------ Given information ------

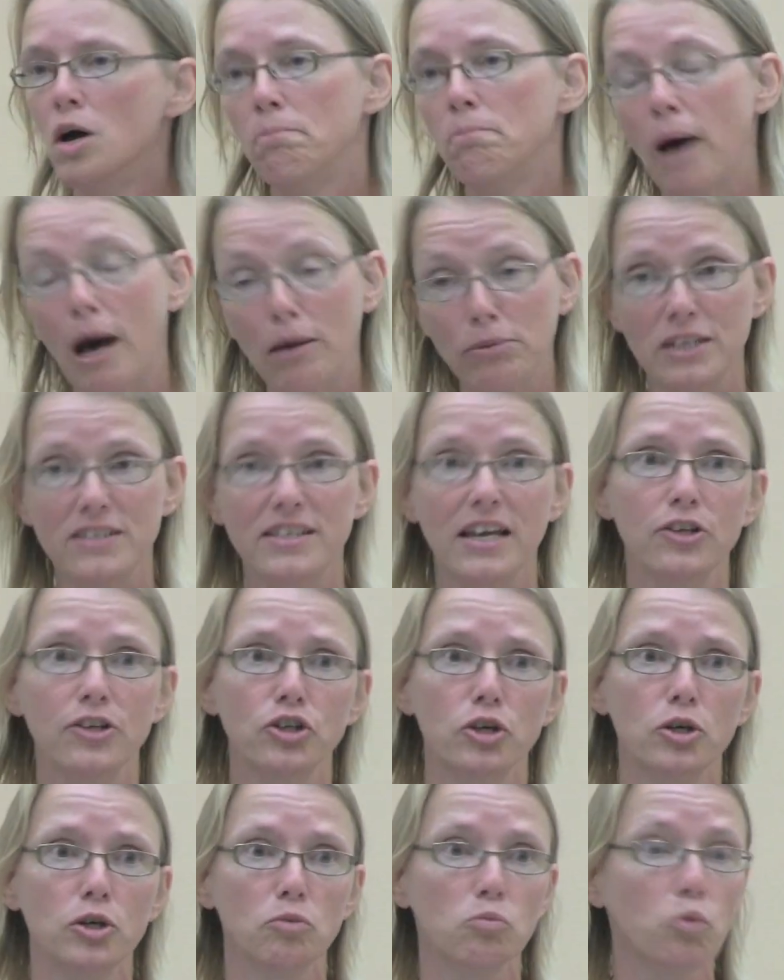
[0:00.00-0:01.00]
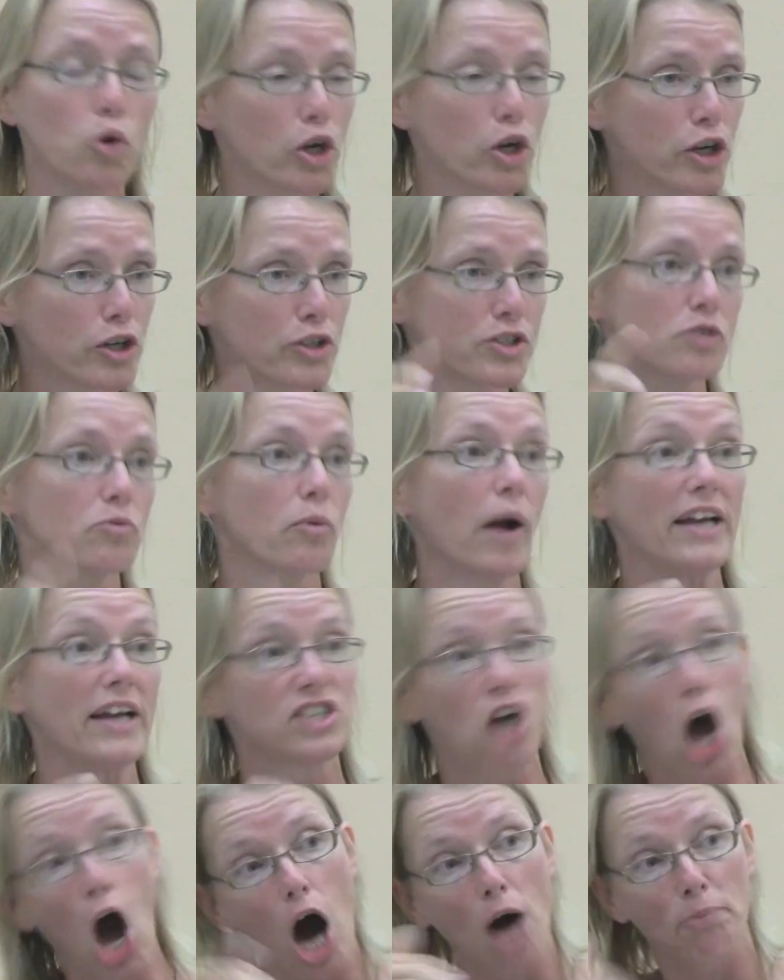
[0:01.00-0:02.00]
public sector workers the right
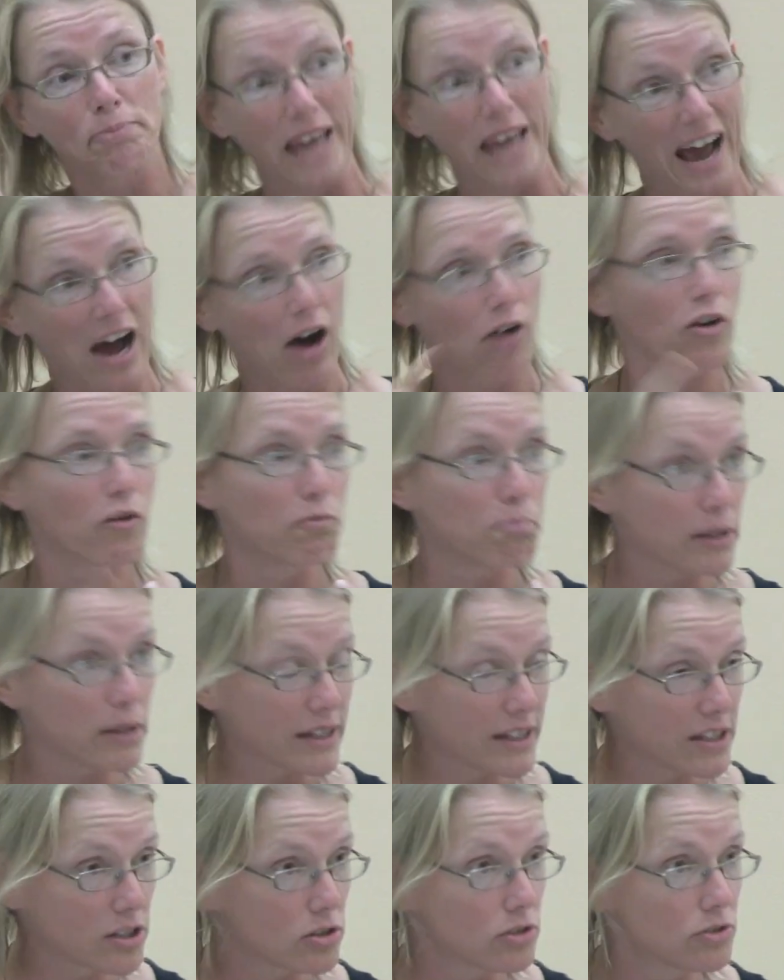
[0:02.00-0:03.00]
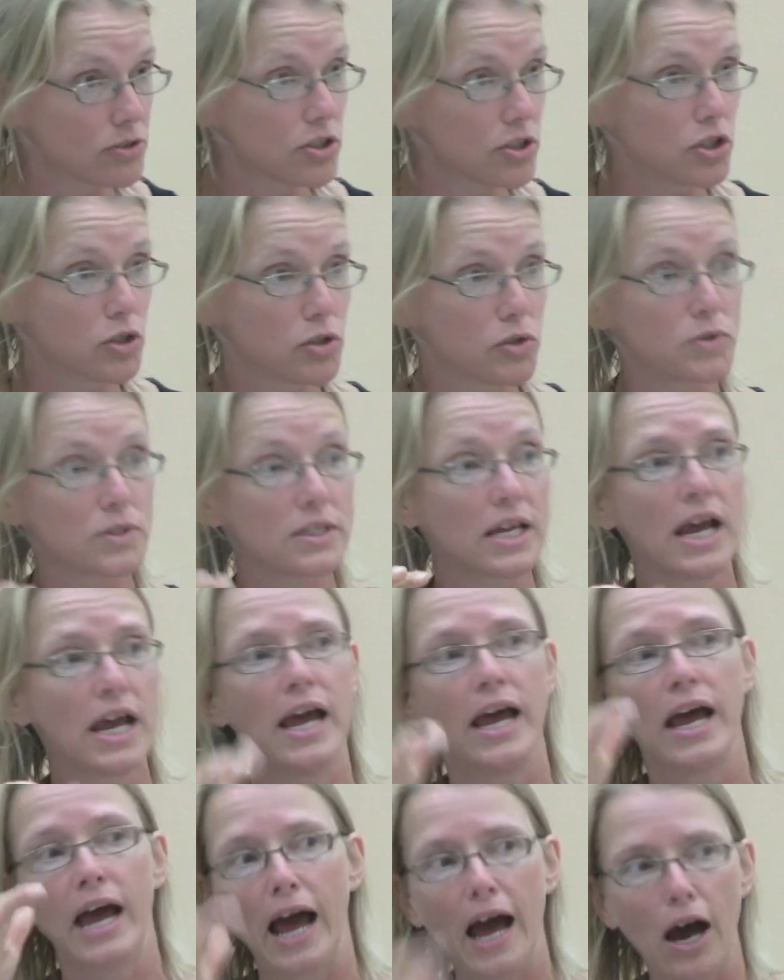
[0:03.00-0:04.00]
to opt out of political dues,
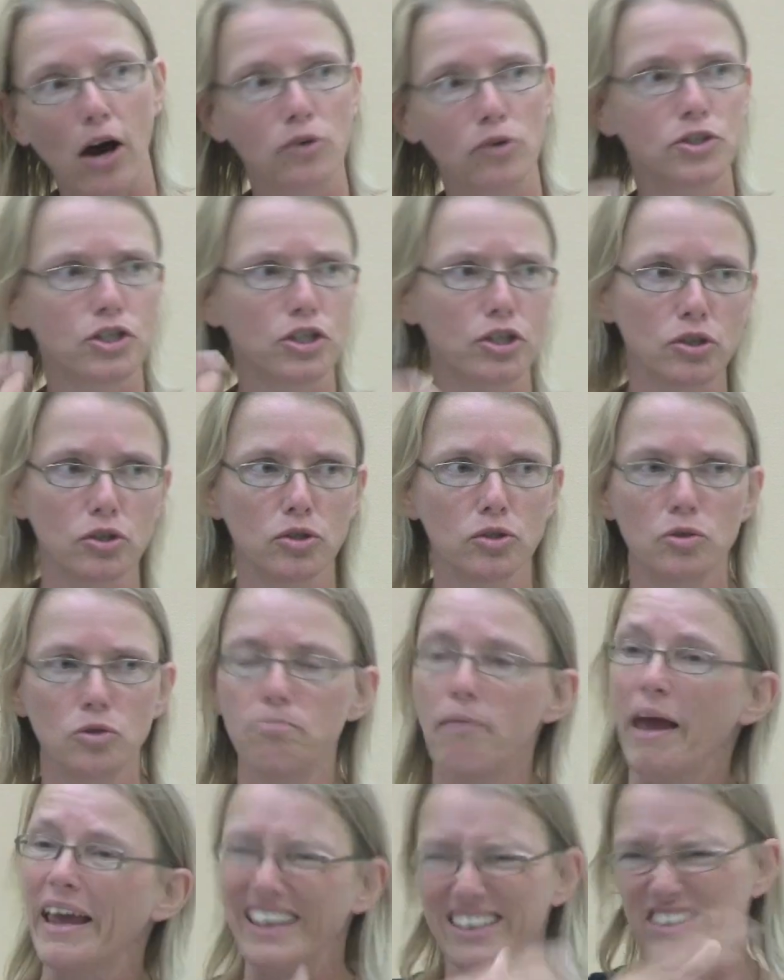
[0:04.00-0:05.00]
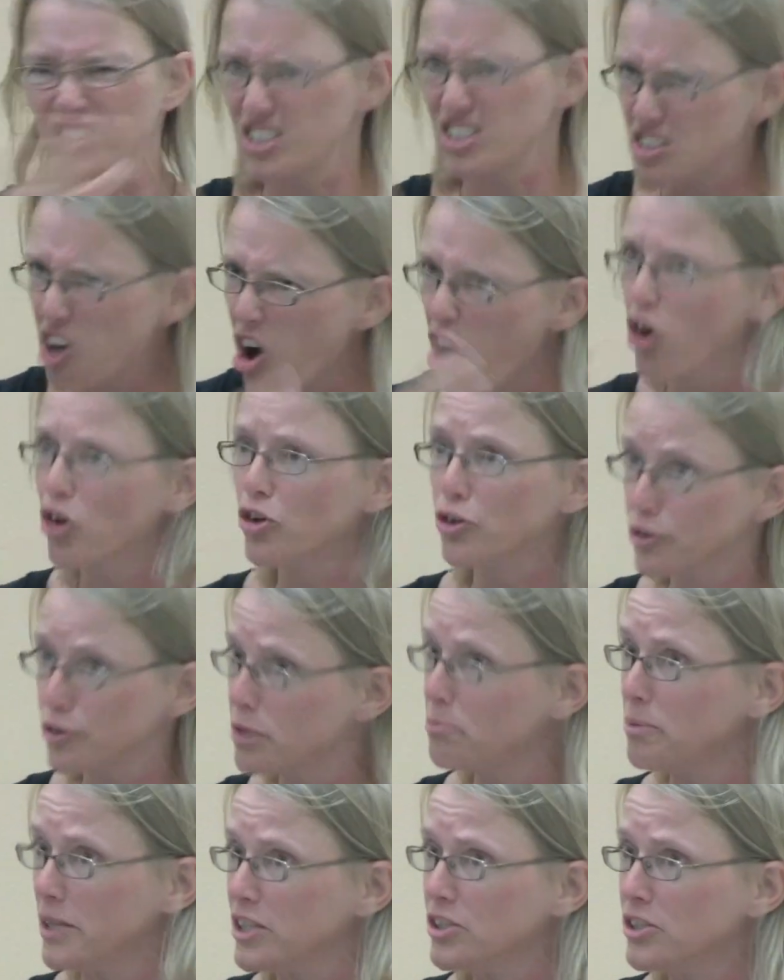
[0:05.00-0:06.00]
how to make it just harder
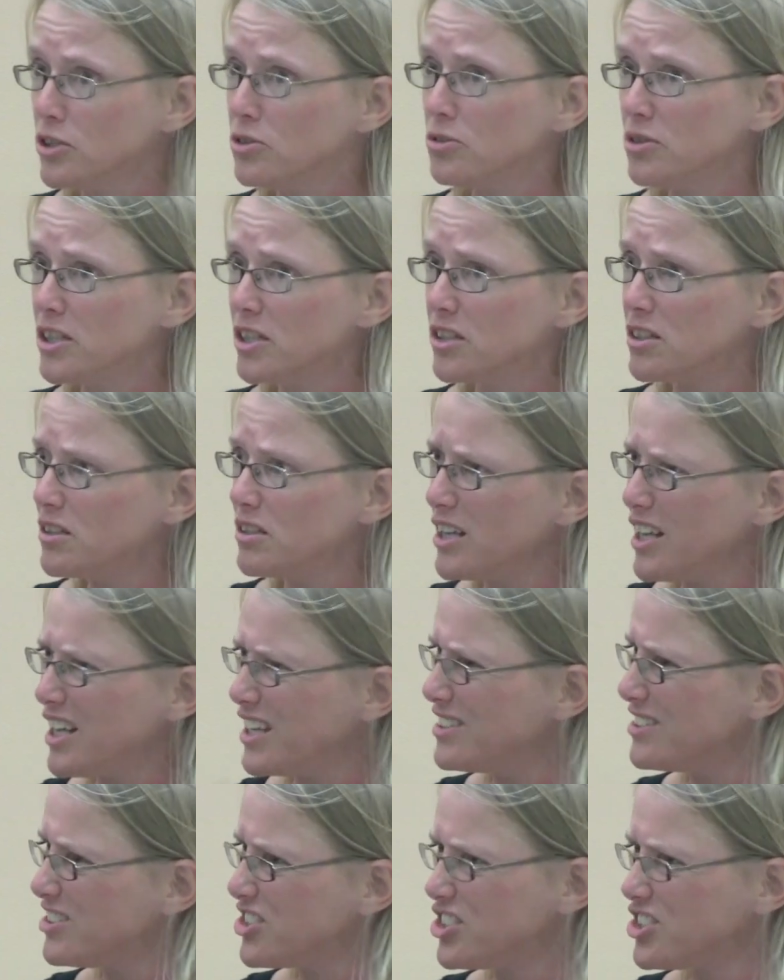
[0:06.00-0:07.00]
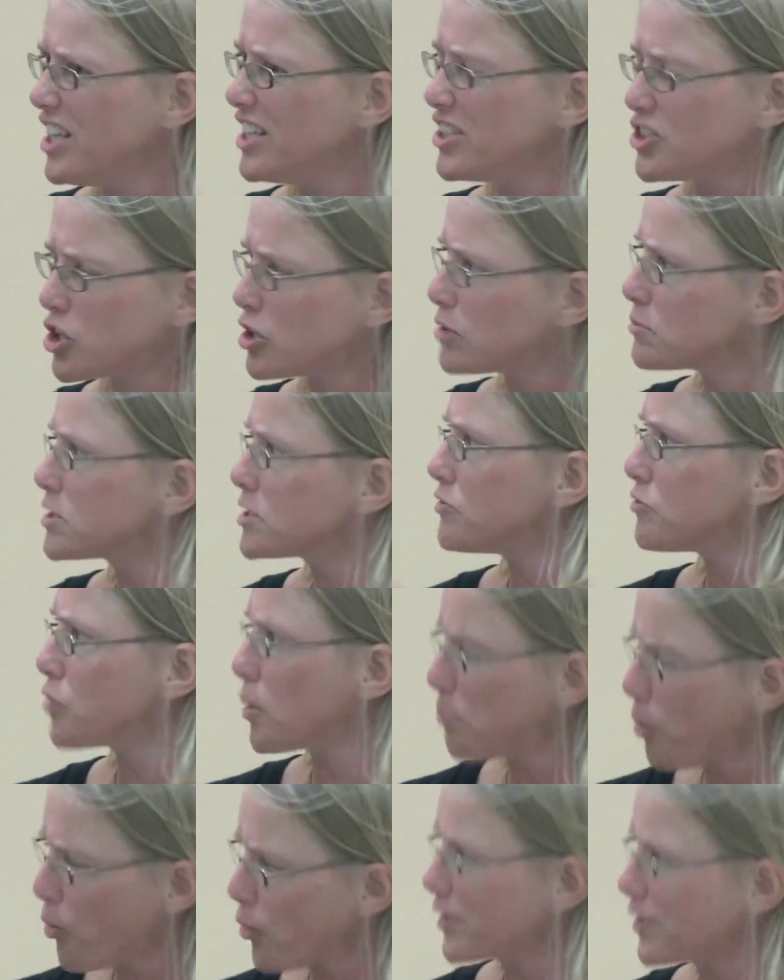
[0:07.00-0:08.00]
to be a union in terms of
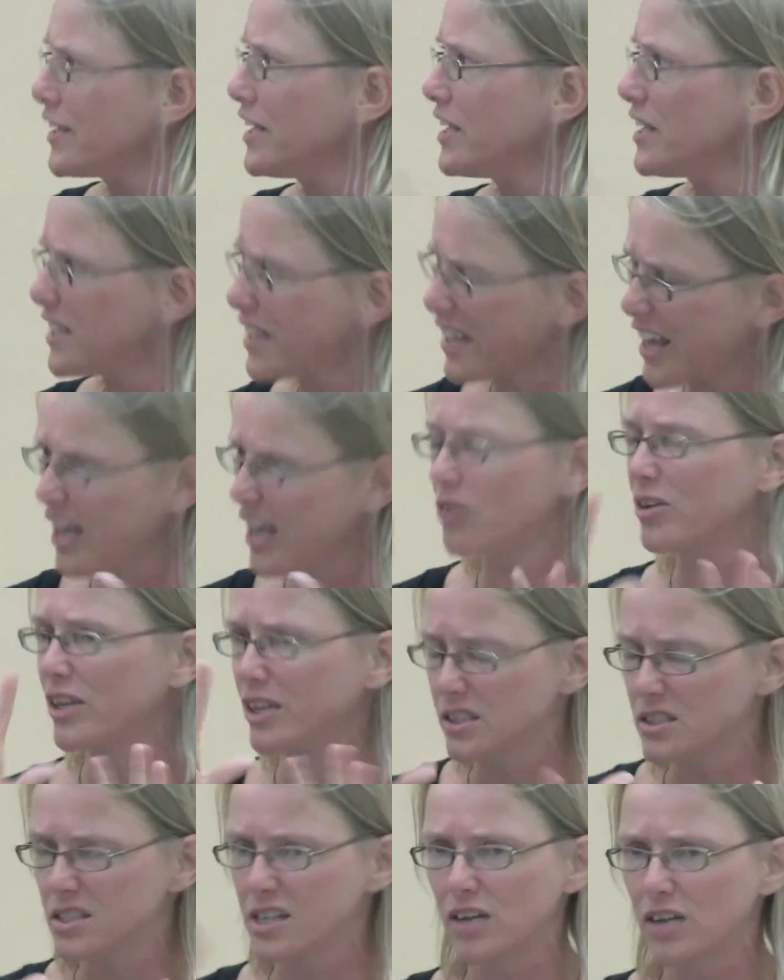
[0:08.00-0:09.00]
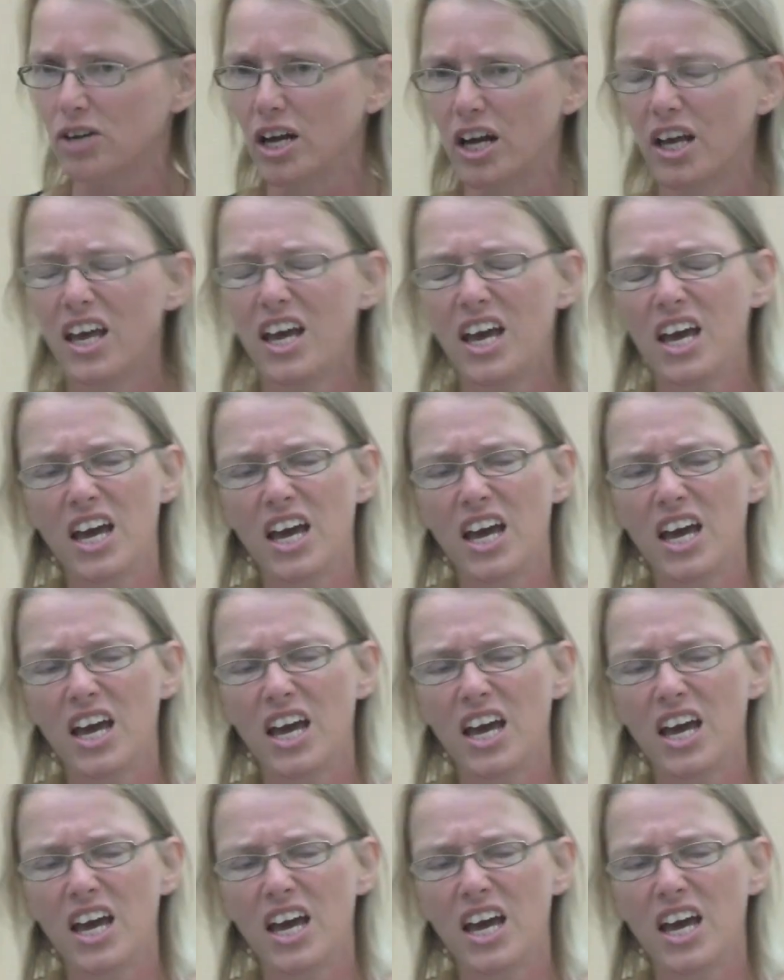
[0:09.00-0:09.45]
reporting and accounting, etc.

------

_The task_
The whole listing, pictures excluded, should be output exactly.

_Answer to this task_
[0:00.00-0:01.00]
[0:01.00-0:02.00]
public sector workers the right
[0:02.00-0:03.00]
[0:03.00-0:04.00]
to opt out of political dues,
[0:04.00-0:05.00]
[0:05.00-0:06.00]
how to make it just harder
[0:06.00-0:07.00]
[0:07.00-0:08.00]
to be a union in terms of
[0:08.00-0:09.00]
[0:09.00-0:09.45]
reporting and accounting, etc.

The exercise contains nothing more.